Hi Chris
I'd suggest running F-Secure Blanklight which you will find a link to in my
first reply. It really depends on who else has access to your pc and where
AOL is finding the Keylogger files to determine if its a real threat, They
can be easily hidden if another user installs them so you will not find any
of the files unless you know the hot key combination to bring it out of
hidden mode, Its a commercial keylogger so Id assume it has to be manually
installed so again this depends on who has access to your pc, The hotkey
combination can be configured so its difficult to know what it will be, on
some you can just type a word anywhere on the desktop to make it show itself
but again that can be changed by whoever put it on. Run F-Secure Blacklight
and post back the log it produces (fsbl-date/time.log) and we can take it
from there and also see if you can get a log from AOL to show what its
detecting if not then make a note of the file.
Regards
Andy
:
KNow anything about Advanced Keylogger????? I am on aol. Their spyware keeps
picking up advanced keylogger and quarantining. But it comes back evry day
often several times EVEN WHEN I AM NOT SIGNED IN. What should I do.
Second ran search microsoft information and complex article on HIDDEN files
says Keyloggers can be in hidden files so cannot see them Mindblowing
explanation of new method of removal. Please help.
--
hampshire chris
:
Hi Rick
For the first Protocol Filter problem open notepad and copy this next part
into it making REGEDIT4 the top line in notepad:
REGEDIT4
[HKEY_CLASSES_ROOT\PROTOCOLS\Filter\text/webviewhtml]
@="WebView MIME Filter"
"CLSID"="{733AC4CB-F1A4-11d0-B951-00A0C90312E1}"

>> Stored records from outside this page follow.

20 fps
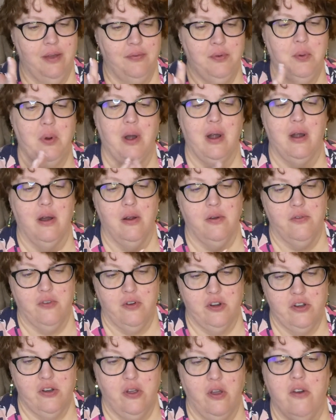four,
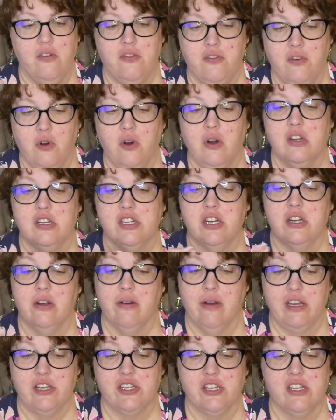for four
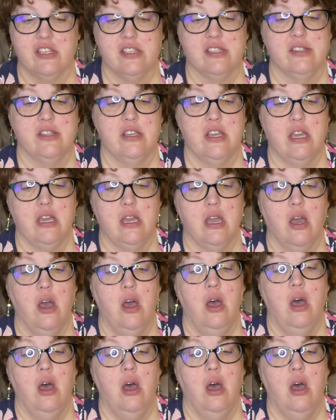generations, the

Goto file on the top bar and choose Save As, name it fix.reg and on the save
as type area change it to All Files then save it to your desktop. Double
click fix.reg and allow it to be merged into the registry,
For the ANTIAK.SYS file this is maybe connected to a commercial
Anti-keylogging program which installed as a trial version and left some
files behind (possibly from h**p://
www.anti-keyloggers.com/ but the version
they have now doesnt create that file so I cannot be sure) Its unlikely to be
a Virus/Trojan file as there would be some record of it on security sites,
The fix tool you post a link to seems clean when scanned at AV sites but it
does make a registry change in this area:
HKEY_LOCAL_MACHINE\SYSTEM\ControlSet004\Services\RemoteAccess\Parameters
I cannot say how well it works as I don't have the ANTIAK.SYS file to test
with but noticed it was used over at SpywareInfo without any obvious
negative results so will leave that for you to decide
.
I think you may be able to remove this using F-Secures beta blacklight by
renaming 2 files if they are found then reboot and delete the files as they
will then appear because they have been renamed to a .ren extention.
Download Blacklight beta
http://www.f-secure.com/blacklight/try.shtml
Run the program, accept statement > click next then scan
If these files are detected have blacklite rename them
C:\Windows\DFSLKI5A.O9U
C:\Windows\SYSTEM32\ANTIAK.SYS
Do not rename "wbemtest.exe" as its a windows file. If there are any other
files you THINK may be valid don't rename them for now as Blacklight will
create a log that can be post back if needed called fsbl-<date/time>.log
.The tool will ask you to reboot, choose yes.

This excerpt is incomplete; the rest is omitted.